El trono, cuando aparece, no ofrece ningún consuelo. No parece el símbolo del orden. Parece inestable, casi infectado incluso antes de que Richard lo alcance. Esa imagen se queda contigo. La corona no es una solución a la violencia; es uno de los instrumentos de la violencia. Cuando Richard llega al poder, el Estado ya no parece una institución. Parece la escena de un crimen que ha aprendido el protocolo.
El conjunto en torno a Dodina es uno de los verdaderos puntos fuertes de la producción. Doron Tavori, Israel Demidov, Gilad Kletter, Michal Weinberg, Yuval Scharf, Alexander Senderovich y el resto de la compañía no se limitan a enmarcar la actuación central. Crean el mundo que permite que Richard suceda. Eso importa. Una producción más simple podría aislar a Richard como una excepción, una pesadilla personal. La versión de Tiran insiste en la gente que lo rodea: gente asustada, gente ambiciosa, gente cansada, gente que entiende más de lo que admite y aún así continúa.
Hay momentos en los que la producción presiona demasiado su argumento. La oscuridad se acumula pesadamente y las casi tres horas de duración ciertamente se sienten. Pero incluso esa fatiga parece en parte relacionada con el diseño de la velada. Tiran no muestra la tiranía como una catástrofe repentina. Lo muestra como un proceso: repetición, compromiso, agotamiento y debilitamiento gradual de la resistencia. Se nos hace sentir ese proceso, no sólo reconocerlo intelectualmente.
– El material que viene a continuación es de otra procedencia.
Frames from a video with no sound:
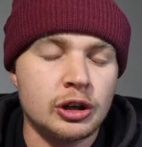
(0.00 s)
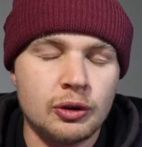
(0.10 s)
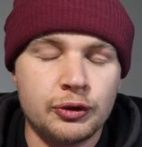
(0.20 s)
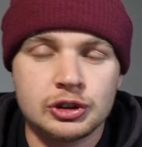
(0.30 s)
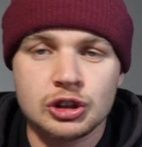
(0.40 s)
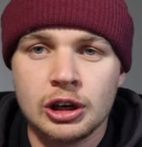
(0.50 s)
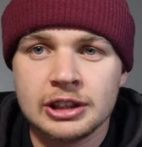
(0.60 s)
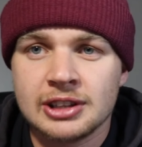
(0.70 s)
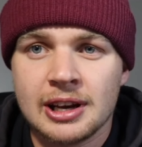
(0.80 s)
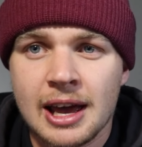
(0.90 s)
Starting off with
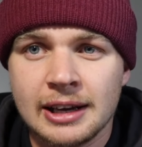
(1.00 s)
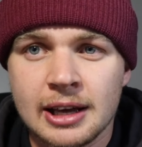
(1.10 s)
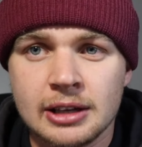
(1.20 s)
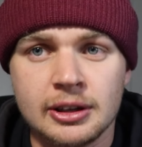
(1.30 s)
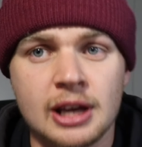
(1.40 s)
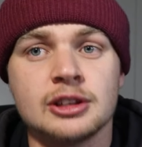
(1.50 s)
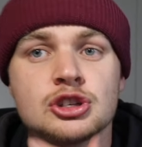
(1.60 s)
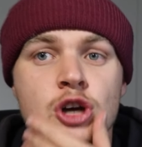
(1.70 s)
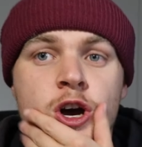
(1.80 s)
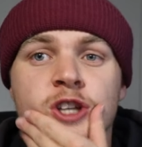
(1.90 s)
Scarlets
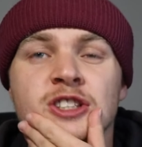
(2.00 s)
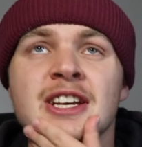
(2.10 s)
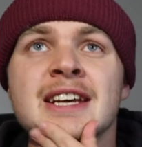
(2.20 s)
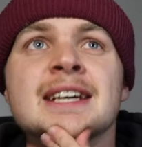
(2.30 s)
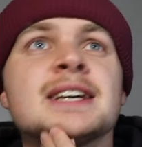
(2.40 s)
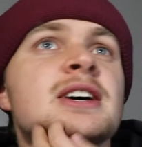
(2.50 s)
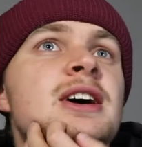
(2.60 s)
and the Sharks.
Lo que salva a la producción de convertirse en una simple alegoría política es que no señala claramente a un líder, un país o una crisis actual. Su fuerza es más amplia y más incómoda. Muestra el autoritarismo como una especie de teatro. Alguien realiza certeza. Otros aceptan la actuación. Los espectadores miran y se dicen a sí mismos que mirar no es lo mismo que participar.
Esa idea aterrizó con fuerza en MİTEM. Un festival crea su propio público temporal: personas de diferentes idiomas e historias sentadas juntas en la oscuridad, probando lo que las viejas obras todavía pueden decirnos. En ese contexto, terminar con Ricardo III No me pareció una elección de programación ordenada. Parecía una pregunta dejada en la habitación.
El logro de Dodina es que no sólo interpreta la crueldad de Richard. Ella juega con su encanto. Ella lo vuelve rápido, herido, desvergonzado, divertido y terriblemente cercano. No se limita a dominar el escenario. Él lo recluta. La risa que provoca se vuelve menos cómoda a medida que los cuerpos comienzan a reunirse a su alrededor.
Al final, Tiran no ha modernizado a Shakespeare sino que ha demostrado cuán moderna ya es la obra. Este Ricardo III deja tras de sí admiración, pero también malestar. Sugiere que el monstruo no es sólo la persona que llega al trono. El monstruo es también el patrón de miradas, silencios, bromas, compromisos y aplausos que le ayudan a llegar allí.
Esta publicación fue escrita por Emilia Dementosova.
Los puntos de vista expresados aquí pertenecen al autor y no reflejan necesariamente nuestros puntos de vista y opiniones.
La versión completa del artículo Ricardo III en MITEM: Cuando el monstruo no está solo está disponible en The Theatre Times.